Viveu seis anos em Brasília. Foi repórter, editora, colunista e diretora em grandes redações como Folha, Estadão, iG, Band e Veja

Marina aguarda conversa com Lula para decidir destino na eleição

Ministra ainda não bateu o martelo sobre possível filiação ao PT ou outra sigla

Compartilhar matéria

A ministra do Meio Ambiente, Marina Silva, aguarda uma conversa com o presidente Luiz Inácio Lula da Silva (PT) para selar seu destino na disputa eleitoral deste ano.

Como a CNN Brasil revelou em dezembro, Marina começou meses atrás a discutir a possibilidade de deixar a Rede Sustentabilidade e se filiar novamente ao PT ou a outro partido da base.

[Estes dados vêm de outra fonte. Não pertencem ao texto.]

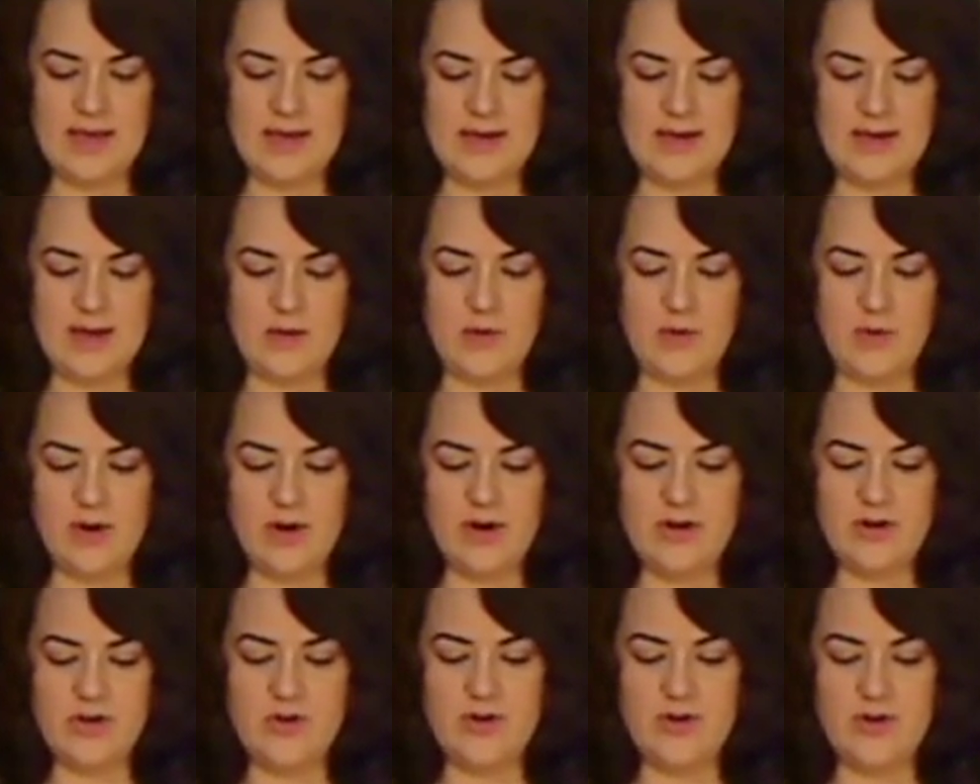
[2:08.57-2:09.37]
Now what
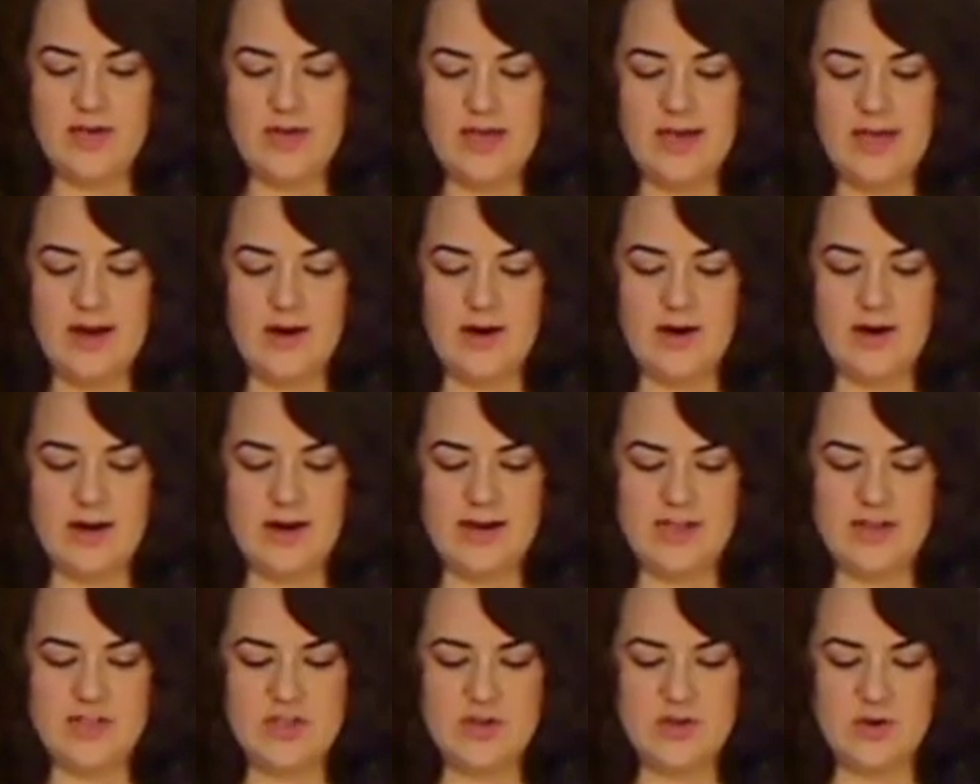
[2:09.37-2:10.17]
you're doing here
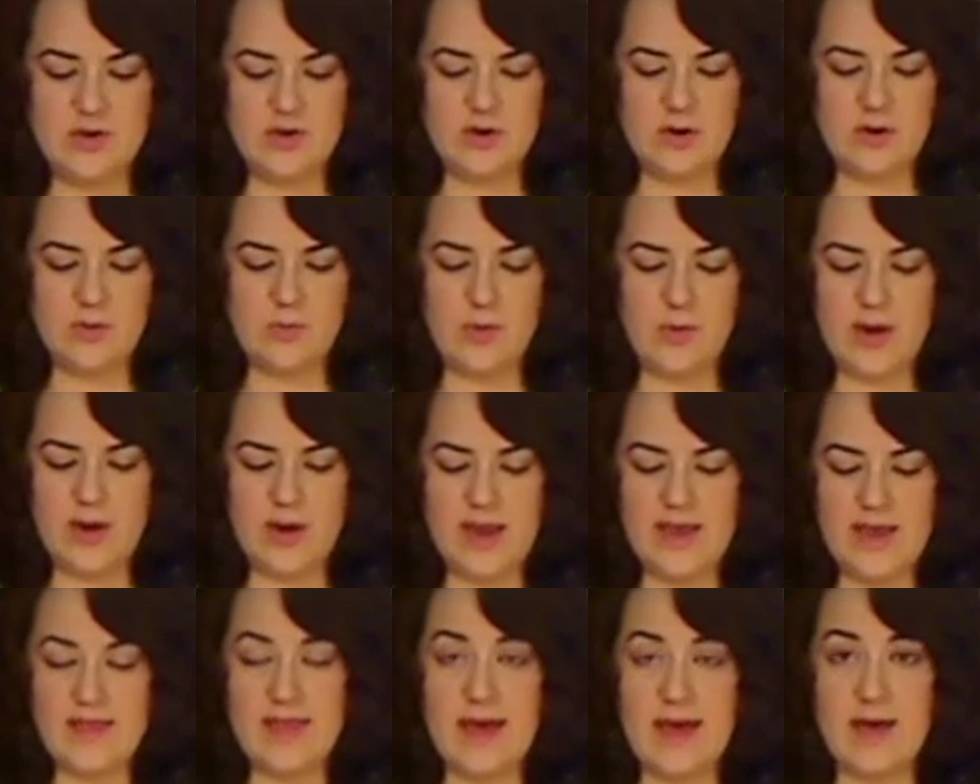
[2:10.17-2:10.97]
is you're
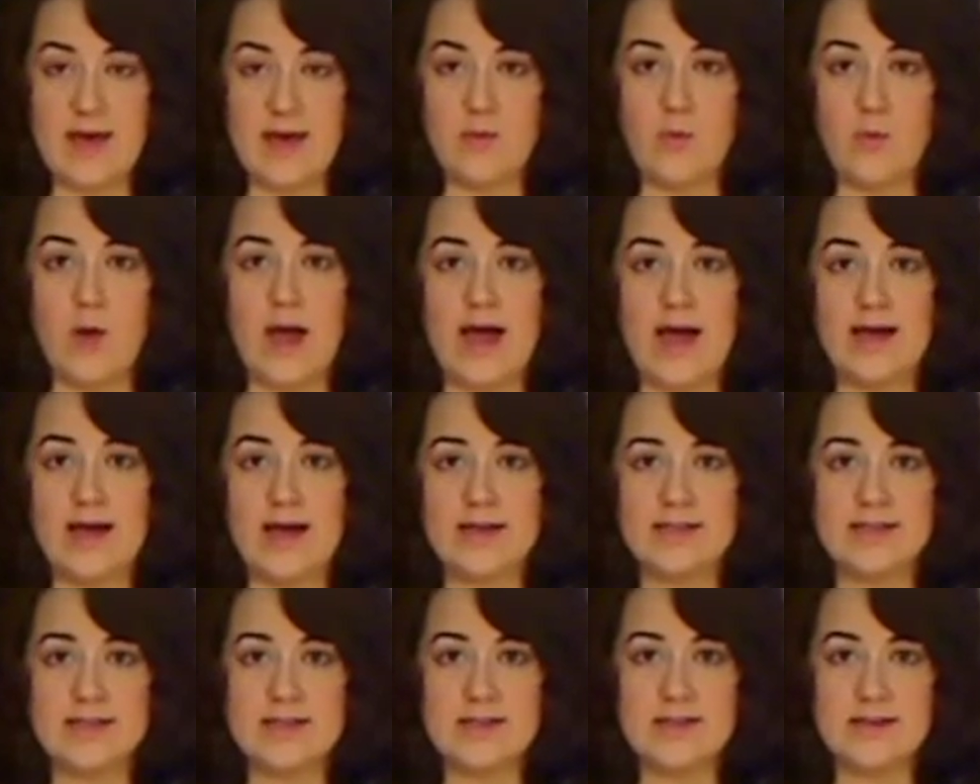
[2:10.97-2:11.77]
bringing that
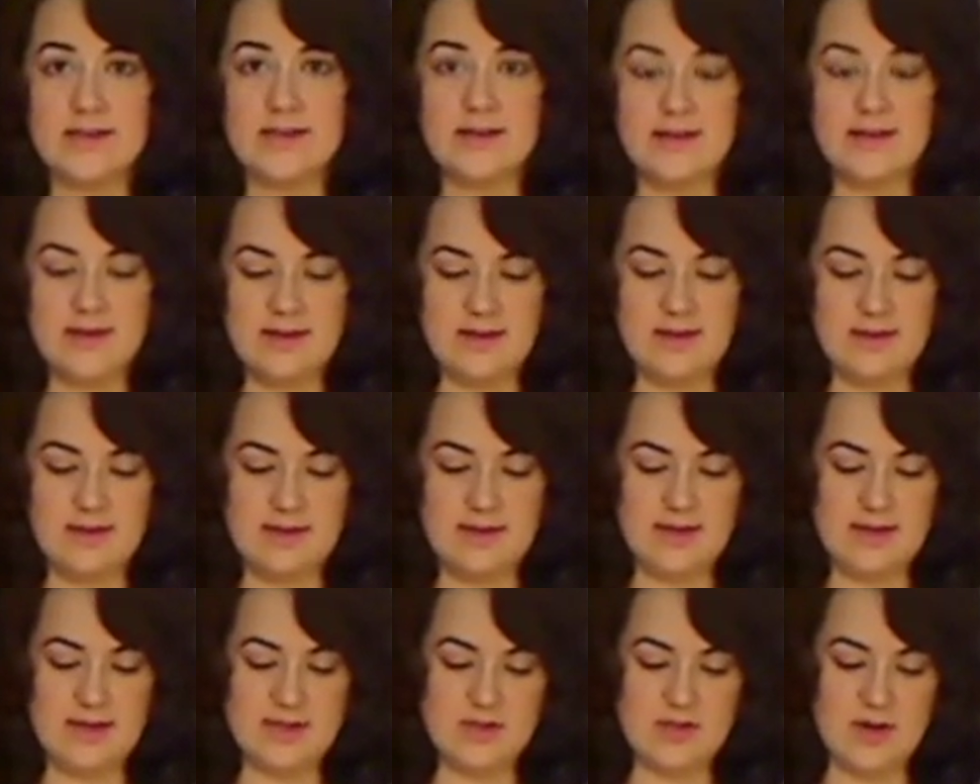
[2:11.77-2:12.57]
wax
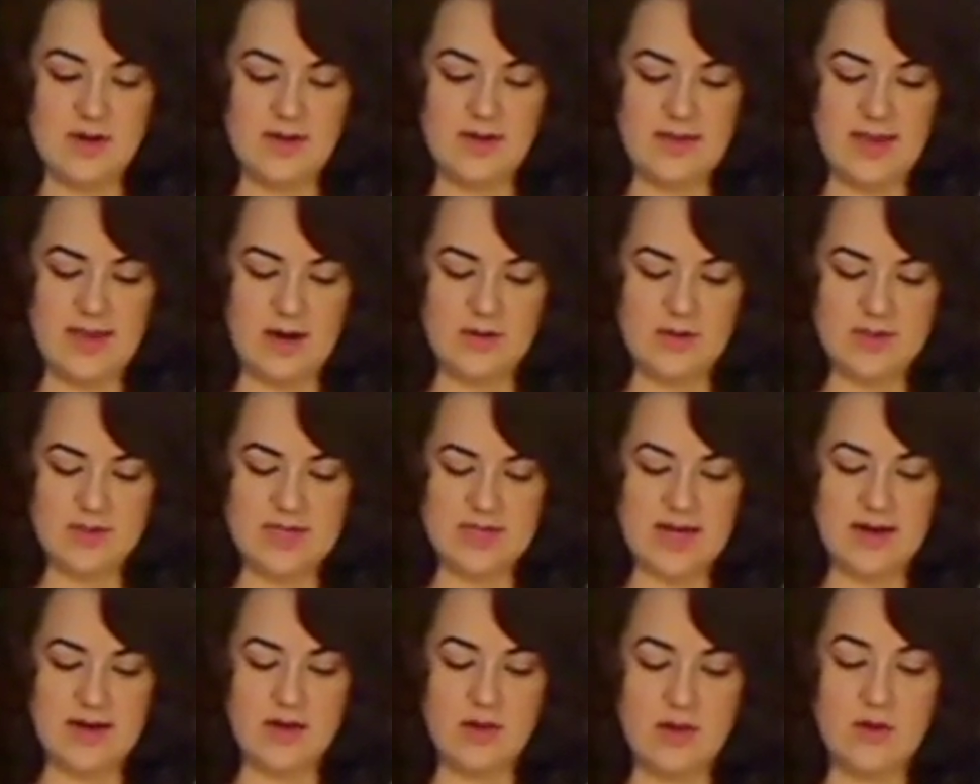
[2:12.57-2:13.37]
that is on the
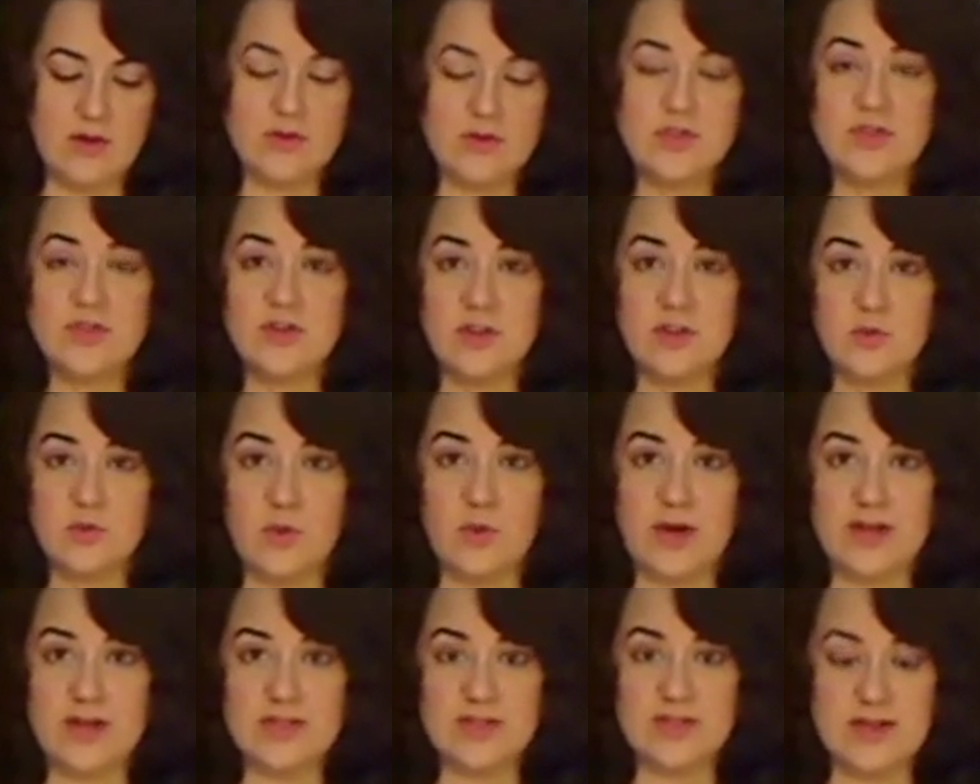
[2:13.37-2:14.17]
outside closer to the
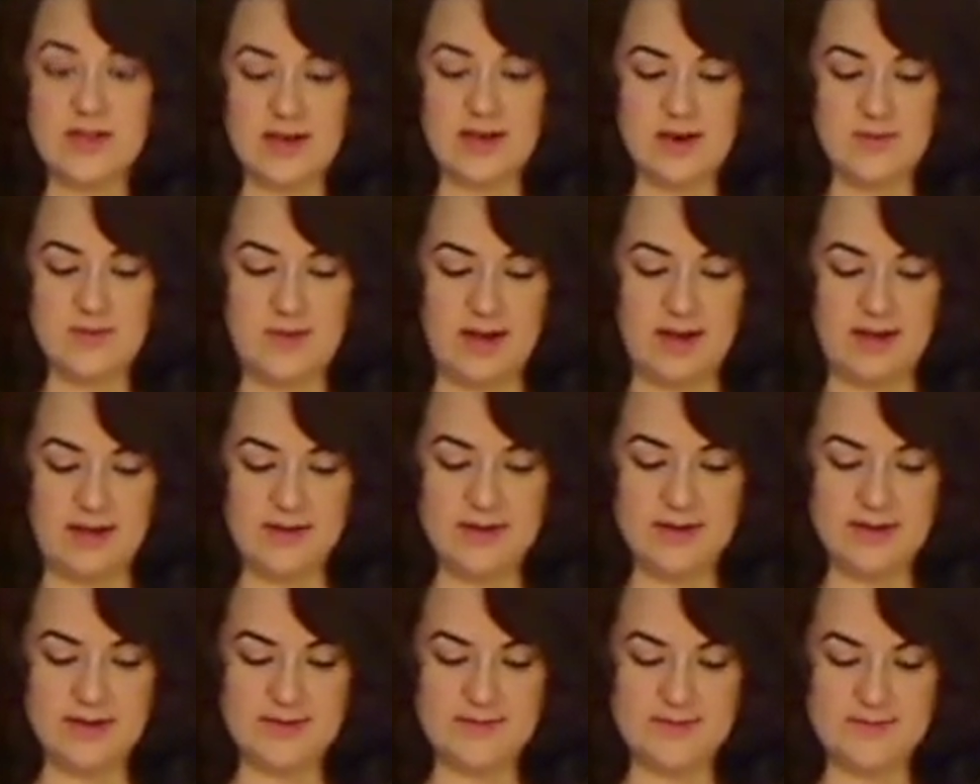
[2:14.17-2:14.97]
wick so that it can
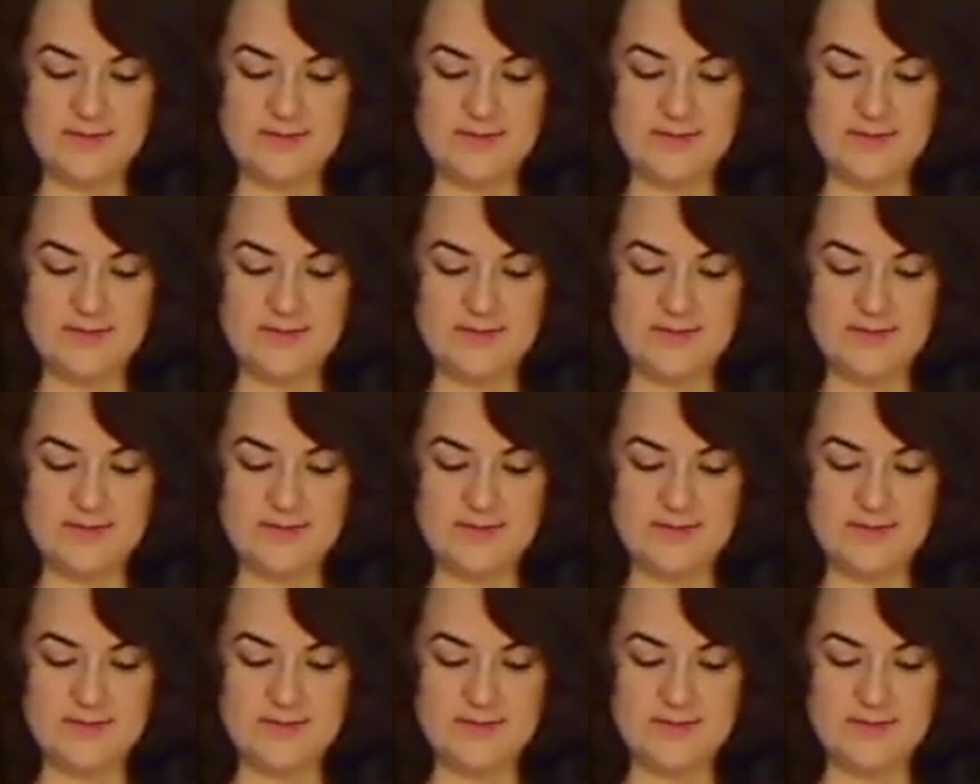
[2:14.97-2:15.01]
melt.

Marina está de olho numa vaga para concorrer ao Senado.

Pesa no movimento da ministra a disputa interna na Rede, que passou a ser comandada pelo grupo da deputada Heloisa Helena. Mas a equação ainda depende de outras definições no quebra-cabeça da eleição.

Uma das pendências — mas não a única — é o destino de Fernando Haddad.

Como a CNN Brasil antecipou, Lula e o ministro da Fazenda estiveram juntos na última quarta-feira, em um almoço que se estendeu por mais de três horas.

Lula, segundo um aliado, teria ido ao encontro decidido a “ir para cima” de Haddad e convencê-lo a concorrer ao governo paulista. Outra alternativa seria o ministro se lançar ao Senado. Mas ele tem dito que não quer ser candidato em outubro.

A possível volta de Marina ao PT passa pela montagem de um palanque forte para Lula no maior colégio eleitoral do País.

O plano tido como ideal seria alocar Haddad na corrida ao Palácio dos Bandeirantes, com duas candidatas fortes ventiladas para o Senado por São Paulo: Simone Tebet e Marina. Além de conversar com o PT, Marina também tem sido sondada para se filiar ao PSOL e ao PSB.

A esperada composição dessas legendas com Lula também pode influenciar o destino de Marina.

Marina descarta, entretanto, disputar uma vaga na Câmara dos Deputados, sugestão bancada por alguns setores do PT.

A pessoas próximas, ela tem dito que, se esta for a única opção na mesa, prefere não disputar a eleição deste ano.